* **THE TASK**: Reproduce the lines below exactly. Skip images.

* **THE RECORDS**:

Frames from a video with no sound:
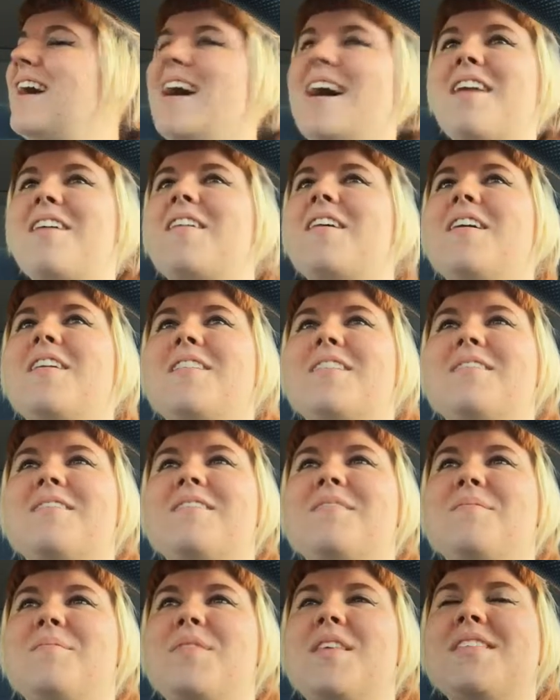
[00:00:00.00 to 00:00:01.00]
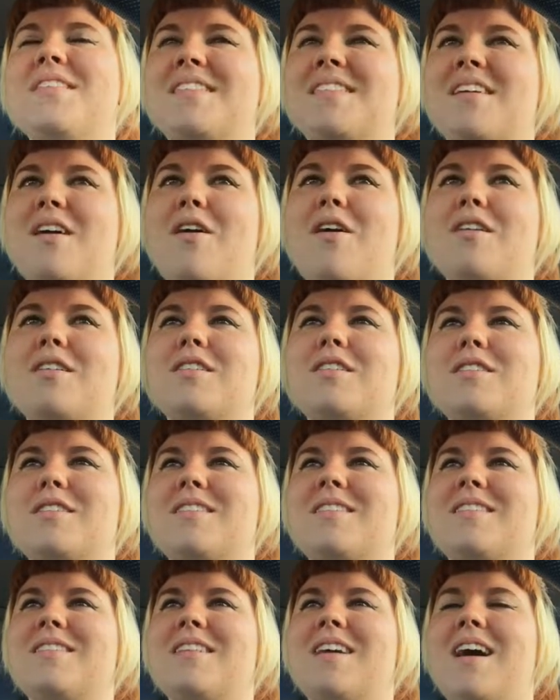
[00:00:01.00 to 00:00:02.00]
I don't know. This song
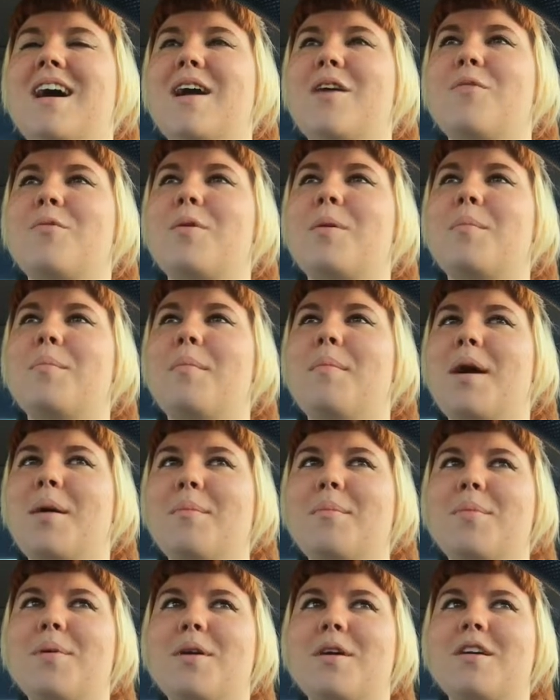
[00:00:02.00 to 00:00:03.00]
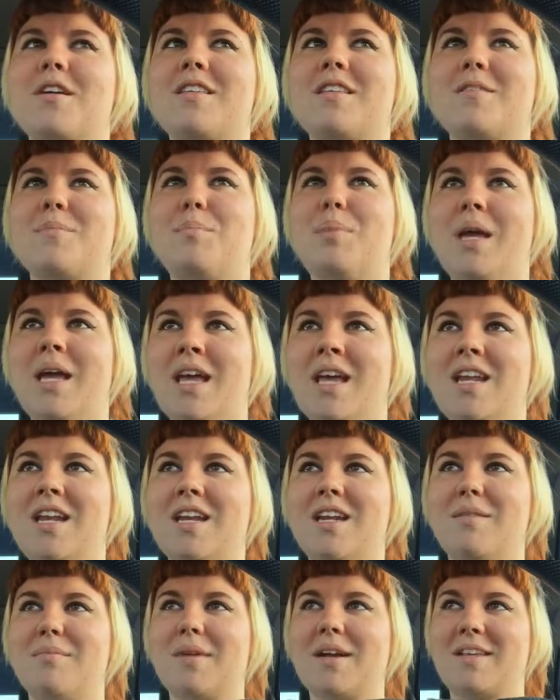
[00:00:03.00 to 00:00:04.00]
just, I remember the pit
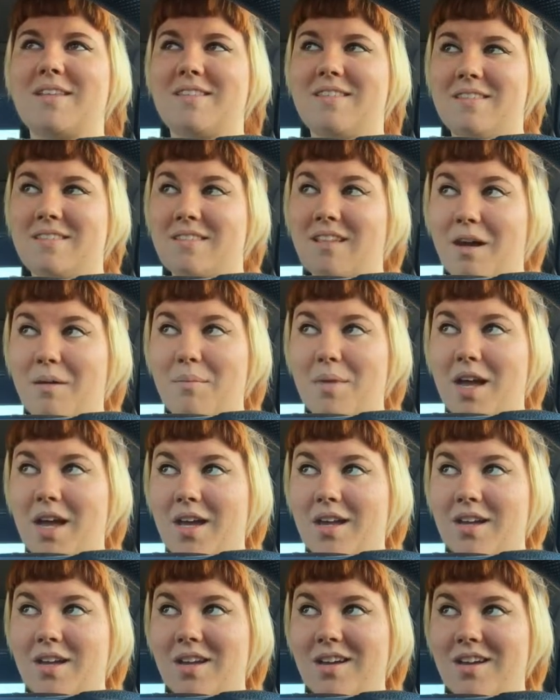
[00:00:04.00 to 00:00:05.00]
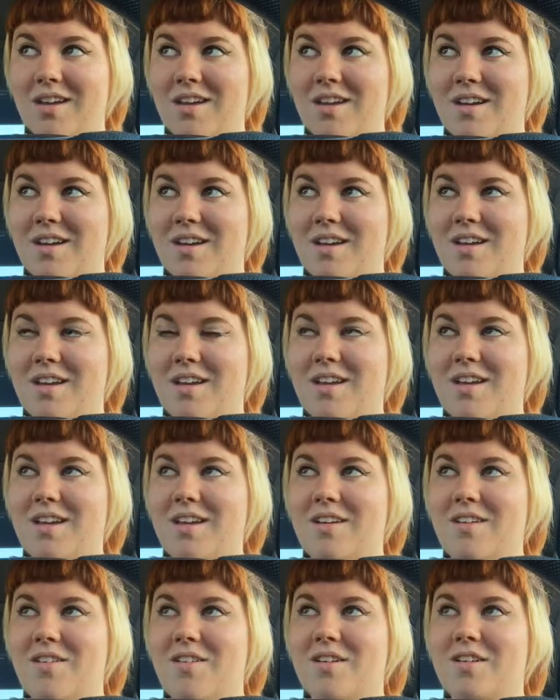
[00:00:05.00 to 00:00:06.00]
in my stomach
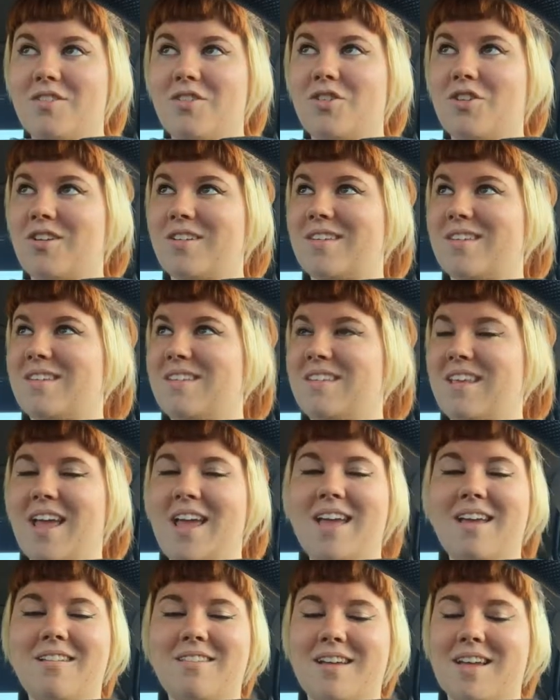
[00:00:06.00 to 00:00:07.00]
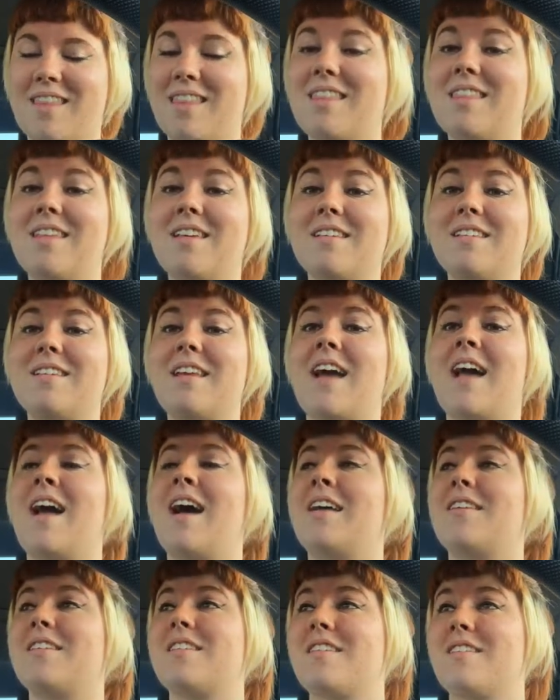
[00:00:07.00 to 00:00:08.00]
just saying like this
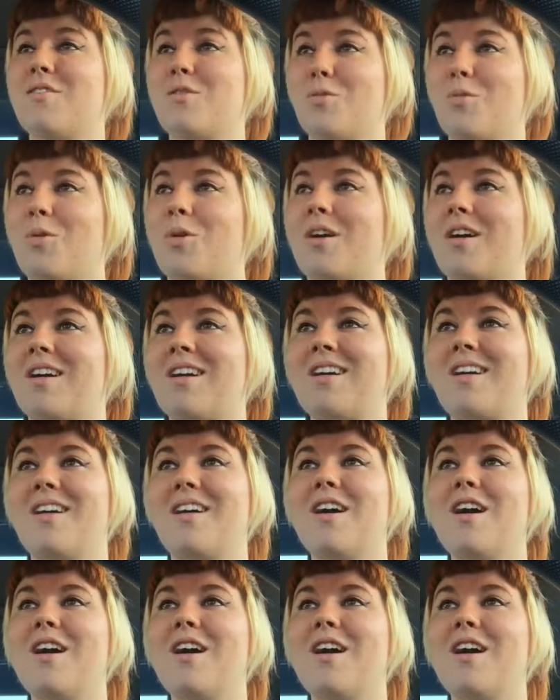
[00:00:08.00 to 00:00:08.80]
has to work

* **TASK ANSWER**:
Frames from a video with no sound:
[00:00:00.00 to 00:00:01.00]
[00:00:01.00 to 00:00:02.00]
I don't know. This song
[00:00:02.00 to 00:00:03.00]
[00:00:03.00 to 00:00:04.00]
just, I remember the pit
[00:00:04.00 to 00:00:05.00]
[00:00:05.00 to 00:00:06.00]
in my stomach
[00:00:06.00 to 00:00:07.00]
[00:00:07.00 to 00:00:08.00]
just saying like this
[00:00:08.00 to 00:00:08.80]
has to work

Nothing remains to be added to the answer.